Kingman resident John Schmidt peers from his hunting blind for elk. (Photos by Don Martin/For the Miner)

Kingman resident John Schmidt peers from his hunting blind for elk. (Photos by Don Martin/For the Miner)

The 2022 archery elk hunts will be over tomorrow, and for most hunters this year, the above-average monsoon rains in the north this summer have really affected the outcome of many Arizona elk hunts.

Right now, in just about all of the units where elk are hunted in northern Arizona, the dirt water tanks have refilled, and there is lush green grass and shrubbery every place you look.

I recently spent almost a week in Unit 7W and in Unit 8, helping some friends, and it was obvious that the abundance of water and feed had changed the way that hunters needed to hunt elk this year.

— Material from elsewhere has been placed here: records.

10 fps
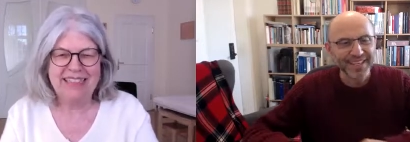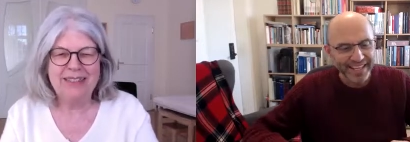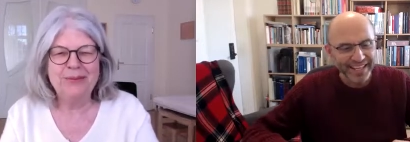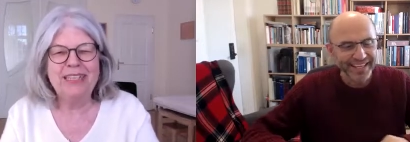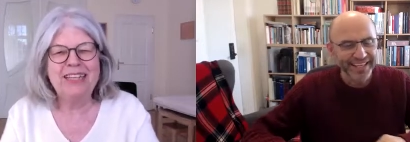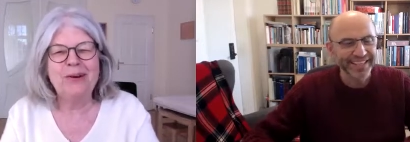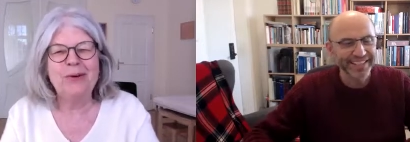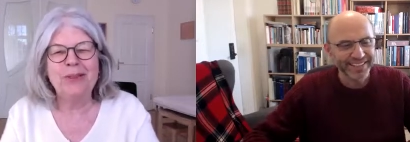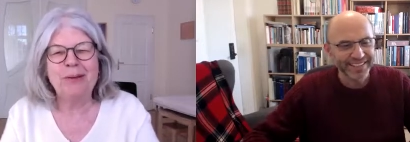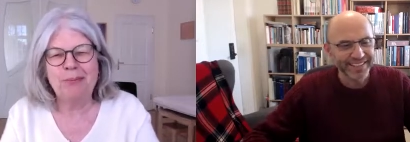Speaker 1: we
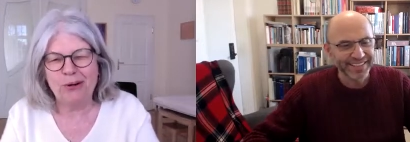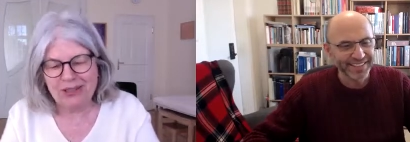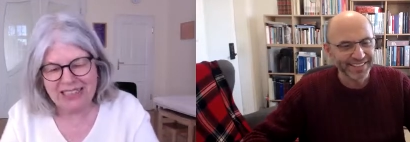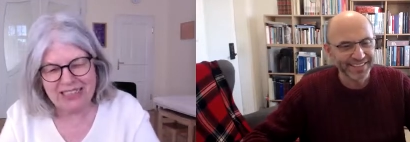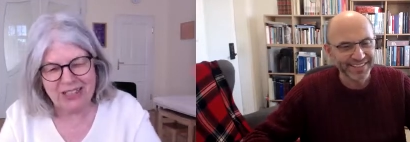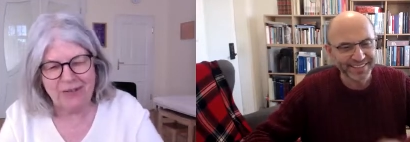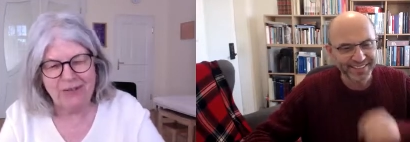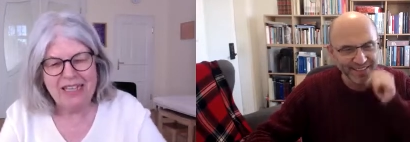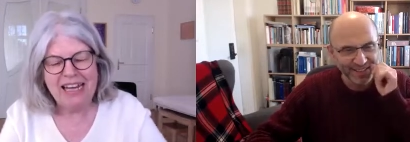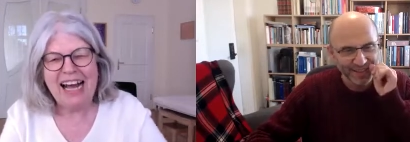go the process of
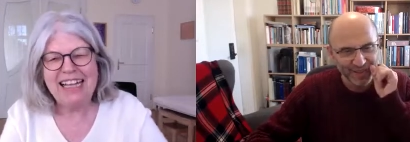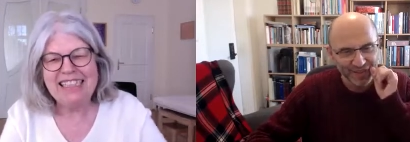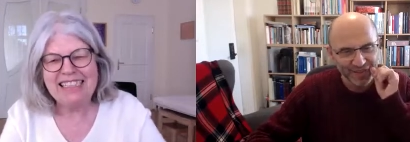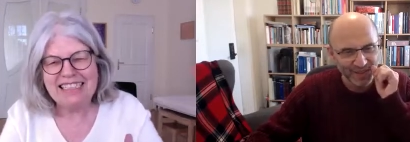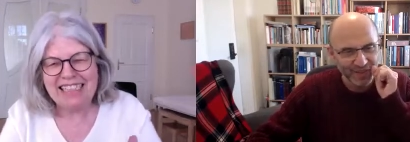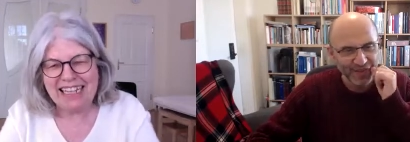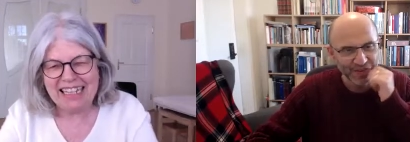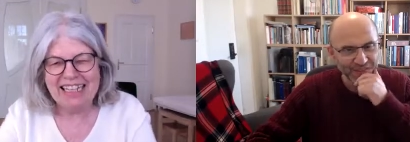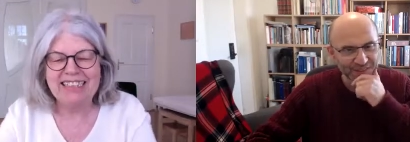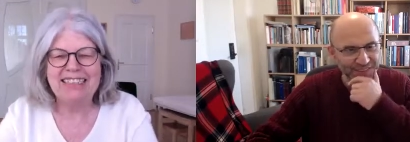
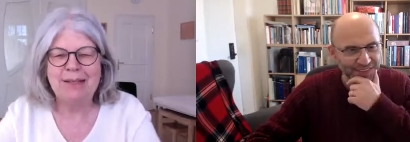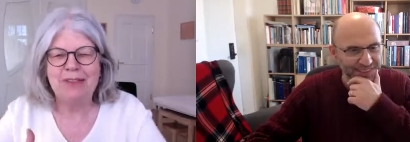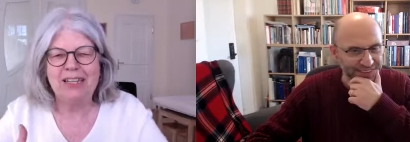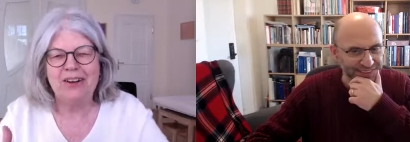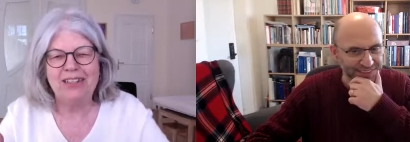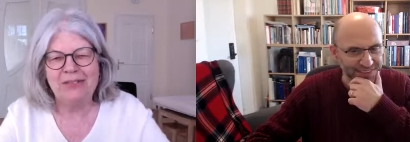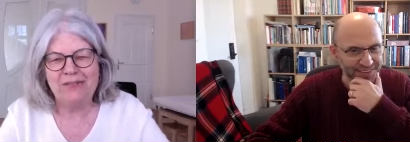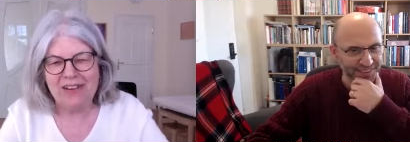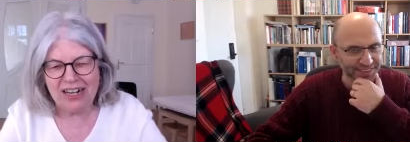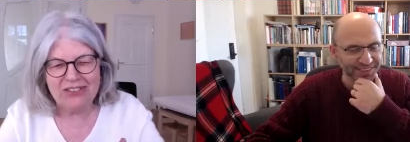understanding something on a
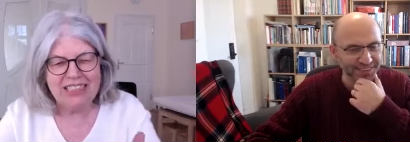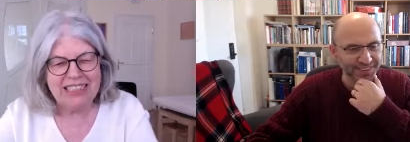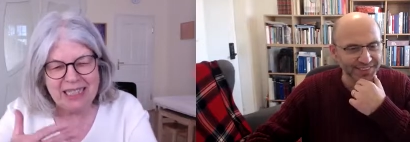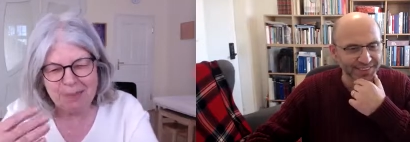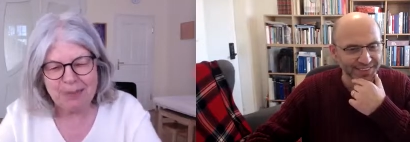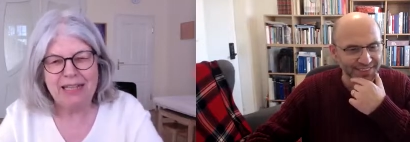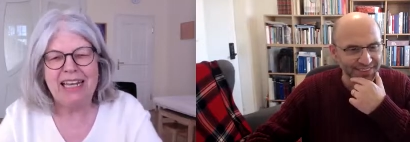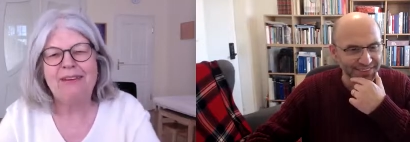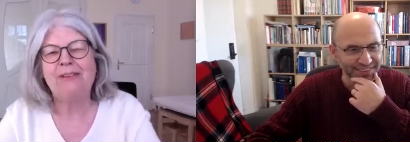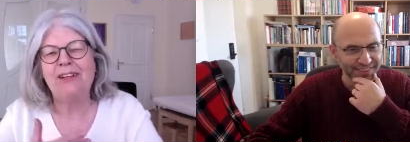very deeper
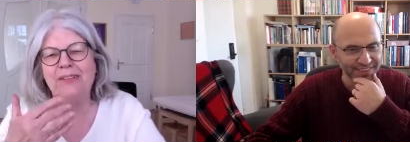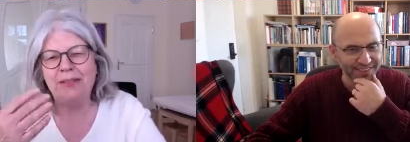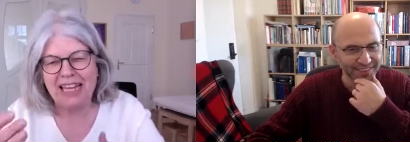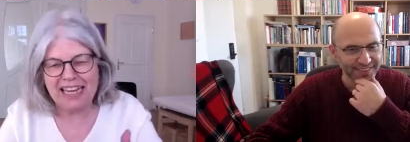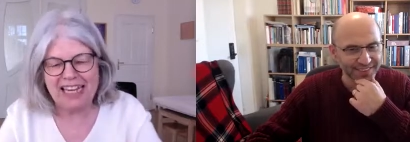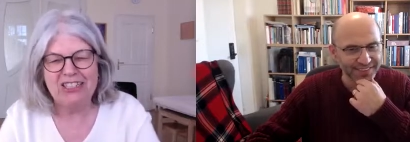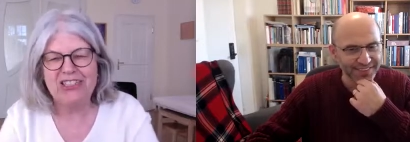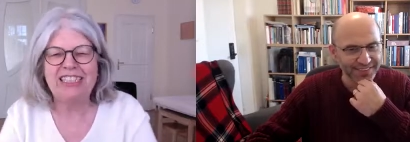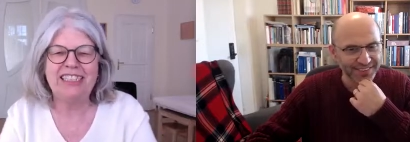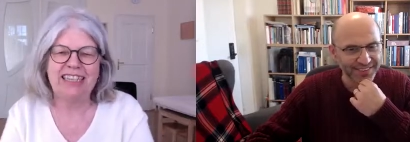level on the
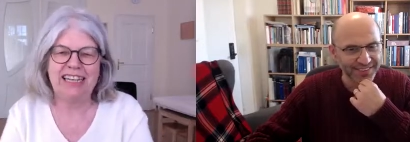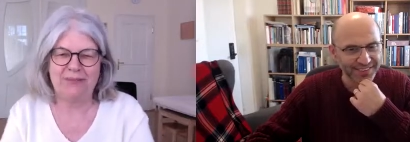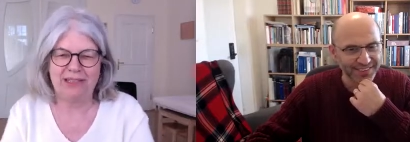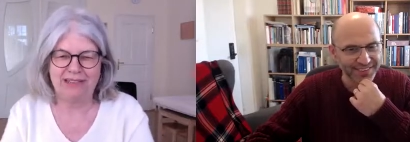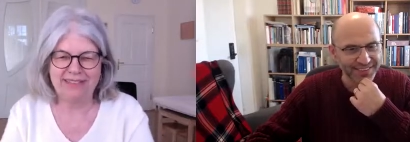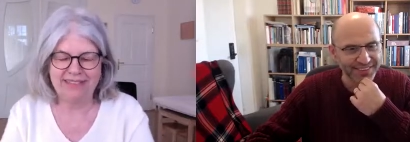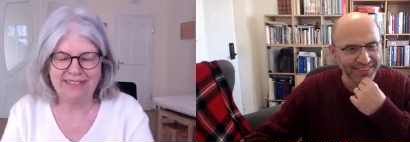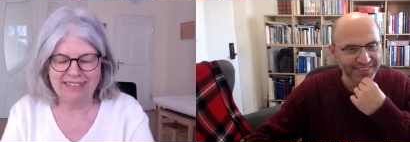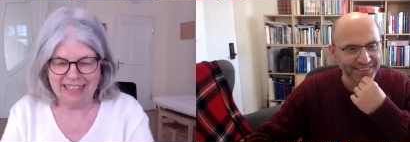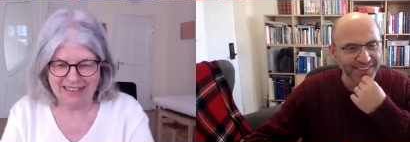energetic level
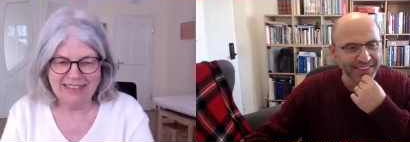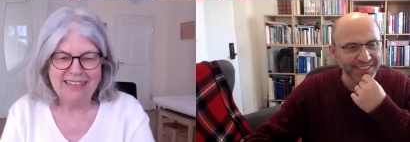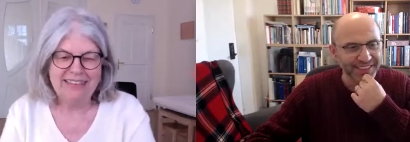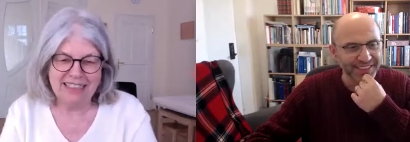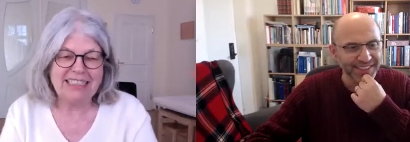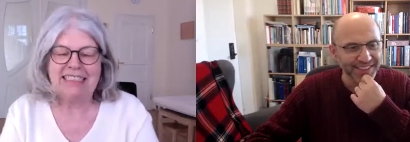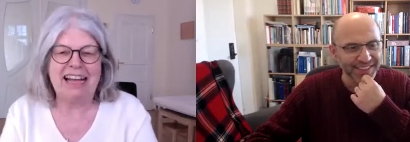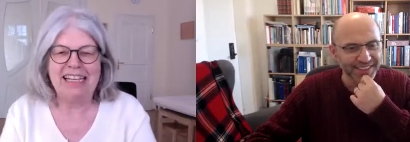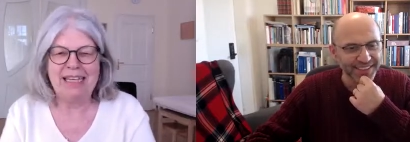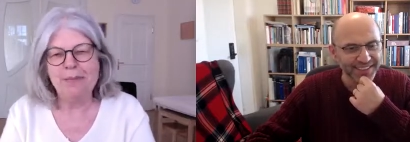yeah this is
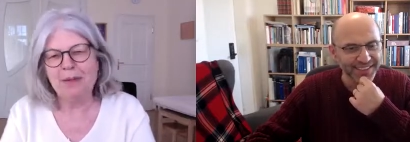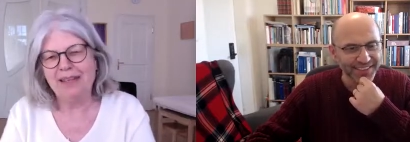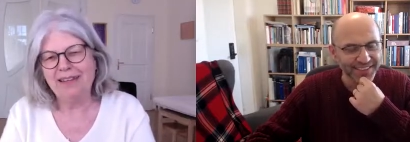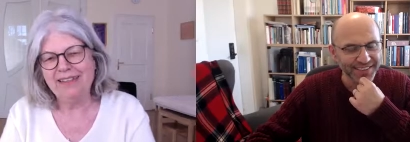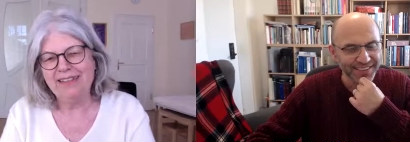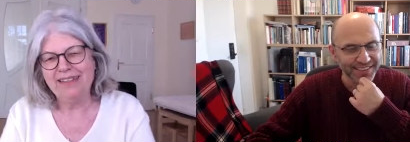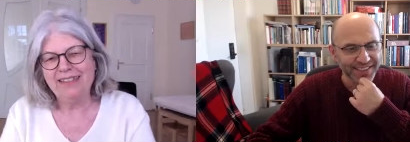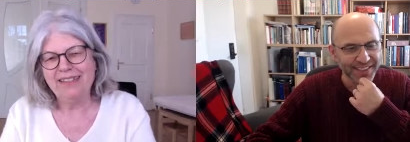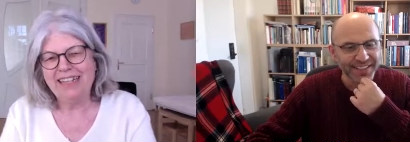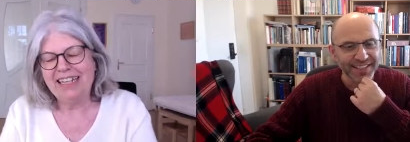alchemy
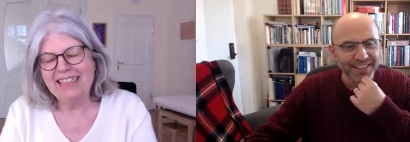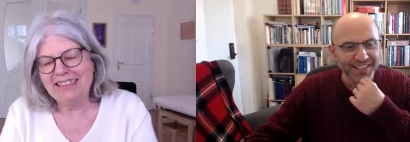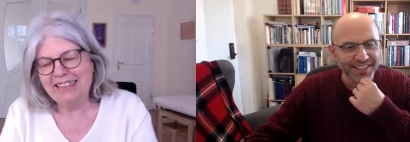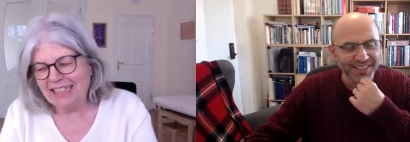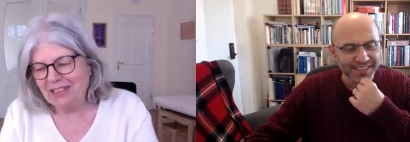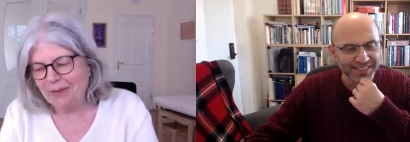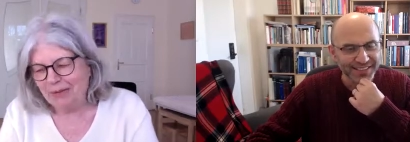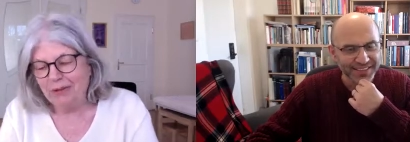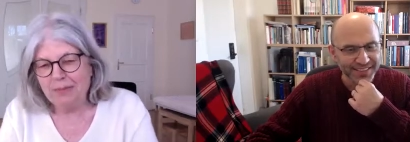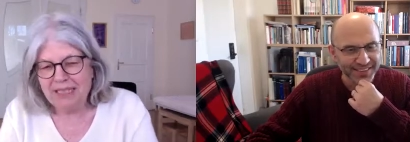and that's why
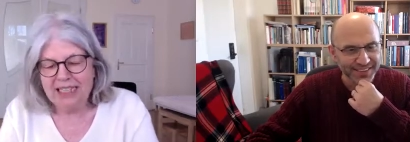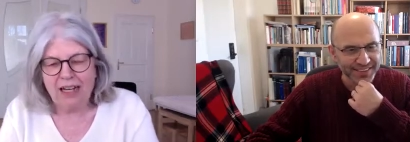for me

I went out with my friend Jessica who is a disabled vet, on the second day of her bull elk hunt in 7W. This was her first archery bull elk hunt. Jessica had received the tag from Eddy Corona at the Outdoors Experience Four All (OEAA) organization. Jessica had no 4x4 vehicle, and the unit had been pounded by torrential rains. I couldn’t stay long, but I wanted to show her some of the places we had been successful in the past.

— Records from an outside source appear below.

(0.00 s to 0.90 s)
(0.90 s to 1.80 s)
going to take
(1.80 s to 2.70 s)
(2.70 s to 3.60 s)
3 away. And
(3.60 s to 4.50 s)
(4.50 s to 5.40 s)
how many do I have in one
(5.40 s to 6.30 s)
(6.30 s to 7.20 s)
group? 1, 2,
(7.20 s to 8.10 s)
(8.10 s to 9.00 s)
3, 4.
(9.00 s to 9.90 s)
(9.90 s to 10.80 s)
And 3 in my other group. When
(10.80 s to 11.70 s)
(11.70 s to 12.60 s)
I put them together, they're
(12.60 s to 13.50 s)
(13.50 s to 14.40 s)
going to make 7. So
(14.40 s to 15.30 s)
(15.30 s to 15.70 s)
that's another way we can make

The elk, we found were scattered, and the bulls were not making any noise. I took Jessica to several of the dirt tanks we had hunted with success in the past that were full of water, but elk tracks were few and far between. With water in every low spot, ditch and even in the road, there was no reason for the elk to go to any permanent water.

It was obvious that it was going to be a spot and stalk hunt. The bulls weren’t ”calling,” so glassing for feeding elk was about the only technique she could try.

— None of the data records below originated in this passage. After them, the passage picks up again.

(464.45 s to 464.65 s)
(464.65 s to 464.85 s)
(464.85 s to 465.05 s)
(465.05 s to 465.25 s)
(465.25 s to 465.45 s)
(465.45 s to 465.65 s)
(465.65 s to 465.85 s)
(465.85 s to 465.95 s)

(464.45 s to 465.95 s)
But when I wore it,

As it turned out, Jessica had to leave after just four days in the field. It rained almost every day, the elk weren’t “talking,” and not having a 4x4 really made things tough.

I went back to Unit 8 to help my friend and fellow Hunter Education educator John Schmidt, who is battling a rare form of cancer. John is 75 years-old and had drawn an archery antlerless elk tag. A relative was supposed to go on the hunt with him, but backed out. I decided to go and give Schmidt a hand.

John was only able to sit in a blind, as his ability to hike long distances had been compromised.

We didn’t see many elk in the time I was there. I never heard a bugle, and despite the fact there were 250 bull tags and 50 antlerless tags issued for this hunt, we never saw one elk that was taken by hunters in the many camps we drove by.

I felt bad for John, as he really enjoys hunting, but this time Mother Nature had won the “game.”

And it wasn’t just in Unit 8 or 7W that the elk were scattered and hunt success had obviously been affected by the rains,

Archery hunters in Units 6A, 9 and 10 reported on social media that they were not having much luck in those units, too.

Archery bull elk hunters in Unit 8 typically enjoy success of just under 30%. Antlerless hunters have had success ranging from 20 to 22% the past few years.

I can’t wait to see the results of this year for the archery hunters in Unit 8. I suspect there will be a big drop in the hunt success.

For most archers, 2022 will go down as a very tough year.